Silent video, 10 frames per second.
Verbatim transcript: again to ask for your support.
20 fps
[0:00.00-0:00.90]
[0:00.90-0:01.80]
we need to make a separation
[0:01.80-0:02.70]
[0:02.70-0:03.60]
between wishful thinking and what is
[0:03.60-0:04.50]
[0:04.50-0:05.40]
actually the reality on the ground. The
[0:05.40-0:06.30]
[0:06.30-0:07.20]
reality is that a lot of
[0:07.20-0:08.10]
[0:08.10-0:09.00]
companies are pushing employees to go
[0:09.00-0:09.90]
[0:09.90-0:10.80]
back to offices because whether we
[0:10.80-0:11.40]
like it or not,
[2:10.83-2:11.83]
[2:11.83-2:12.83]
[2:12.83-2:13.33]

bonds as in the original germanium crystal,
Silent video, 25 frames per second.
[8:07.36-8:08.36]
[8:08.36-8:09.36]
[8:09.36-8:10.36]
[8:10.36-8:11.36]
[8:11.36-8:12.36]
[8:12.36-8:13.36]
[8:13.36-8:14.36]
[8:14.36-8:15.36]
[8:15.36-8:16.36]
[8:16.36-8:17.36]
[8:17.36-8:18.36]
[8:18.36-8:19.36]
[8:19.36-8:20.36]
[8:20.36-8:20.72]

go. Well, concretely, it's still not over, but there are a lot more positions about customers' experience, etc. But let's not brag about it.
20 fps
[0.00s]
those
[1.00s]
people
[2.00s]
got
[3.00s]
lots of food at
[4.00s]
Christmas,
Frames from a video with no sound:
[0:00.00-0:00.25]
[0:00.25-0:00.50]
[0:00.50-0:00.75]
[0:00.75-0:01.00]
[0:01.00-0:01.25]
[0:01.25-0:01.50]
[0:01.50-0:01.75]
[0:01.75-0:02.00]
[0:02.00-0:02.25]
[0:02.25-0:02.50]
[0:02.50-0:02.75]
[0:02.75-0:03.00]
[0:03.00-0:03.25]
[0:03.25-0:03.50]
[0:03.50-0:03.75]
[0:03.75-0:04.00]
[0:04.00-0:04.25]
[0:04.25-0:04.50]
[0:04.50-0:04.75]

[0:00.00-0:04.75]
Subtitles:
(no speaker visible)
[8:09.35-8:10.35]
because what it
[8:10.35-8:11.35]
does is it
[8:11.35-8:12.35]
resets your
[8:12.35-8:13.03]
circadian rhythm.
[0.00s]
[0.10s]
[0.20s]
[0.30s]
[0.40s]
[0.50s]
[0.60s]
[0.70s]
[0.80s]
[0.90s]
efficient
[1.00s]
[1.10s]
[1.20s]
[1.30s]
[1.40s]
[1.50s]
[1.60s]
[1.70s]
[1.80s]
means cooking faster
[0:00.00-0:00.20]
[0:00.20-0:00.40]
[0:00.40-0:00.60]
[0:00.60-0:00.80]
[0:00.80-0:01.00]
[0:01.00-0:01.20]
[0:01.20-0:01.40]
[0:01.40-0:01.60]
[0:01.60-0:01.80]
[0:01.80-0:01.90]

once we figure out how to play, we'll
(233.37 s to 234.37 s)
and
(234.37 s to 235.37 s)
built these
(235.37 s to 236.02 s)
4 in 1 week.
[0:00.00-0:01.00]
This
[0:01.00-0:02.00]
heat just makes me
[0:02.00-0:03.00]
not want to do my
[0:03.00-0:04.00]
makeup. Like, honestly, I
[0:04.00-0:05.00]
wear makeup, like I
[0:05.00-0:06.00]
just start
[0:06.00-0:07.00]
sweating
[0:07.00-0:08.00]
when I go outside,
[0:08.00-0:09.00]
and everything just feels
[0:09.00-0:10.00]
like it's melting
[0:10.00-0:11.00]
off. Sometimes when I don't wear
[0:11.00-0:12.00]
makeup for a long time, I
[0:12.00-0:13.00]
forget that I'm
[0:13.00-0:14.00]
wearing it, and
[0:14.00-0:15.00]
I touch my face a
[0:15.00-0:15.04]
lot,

#### [Work instructions]
Given the records above, restate word for word only the lines starting at the one with "Verbatim transcript: again" and ending at the one with "[0:03.25-0:03.50]".

#### [Result of the task]
Verbatim transcript: again to ask for your support.
20 fps
[0:00.00-0:00.90]
[0:00.90-0:01.80]
we need to make a separation
[0:01.80-0:02.70]
[0:02.70-0:03.60]
between wishful thinking and what is
[0:03.60-0:04.50]
[0:04.50-0:05.40]
actually the reality on the ground. The
[0:05.40-0:06.30]
[0:06.30-0:07.20]
reality is that a lot of
[0:07.20-0:08.10]
[0:08.10-0:09.00]
companies are pushing employees to go
[0:09.00-0:09.90]
[0:09.90-0:10.80]
back to offices because whether we
[0:10.80-0:11.40]
like it or not,
[2:10.83-2:11.83]
[2:11.83-2:12.83]
[2:12.83-2:13.33]

bonds as in the original germanium crystal,
Silent video, 25 frames per second.
[8:07.36-8:08.36]
[8:08.36-8:09.36]
[8:09.36-8:10.36]
[8:10.36-8:11.36]
[8:11.36-8:12.36]
[8:12.36-8:13.36]
[8:13.36-8:14.36]
[8:14.36-8:15.36]
[8:15.36-8:16.36]
[8:16.36-8:17.36]
[8:17.36-8:18.36]
[8:18.36-8:19.36]
[8:19.36-8:20.36]
[8:20.36-8:20.72]

go. Well, concretely, it's still not over, but there are a lot more positions about customers' experience, etc. But let's not brag about it.
20 fps
[0.00s]
those
[1.00s]
people
[2.00s]
got
[3.00s]
lots of food at
[4.00s]
Christmas,
Frames from a video with no sound:
[0:00.00-0:00.25]
[0:00.25-0:00.50]
[0:00.50-0:00.75]
[0:00.75-0:01.00]
[0:01.00-0:01.25]
[0:01.25-0:01.50]
[0:01.50-0:01.75]
[0:01.75-0:02.00]
[0:02.00-0:02.25]
[0:02.25-0:02.50]
[0:02.50-0:02.75]
[0:02.75-0:03.00]
[0:03.00-0:03.25]
[0:03.25-0:03.50]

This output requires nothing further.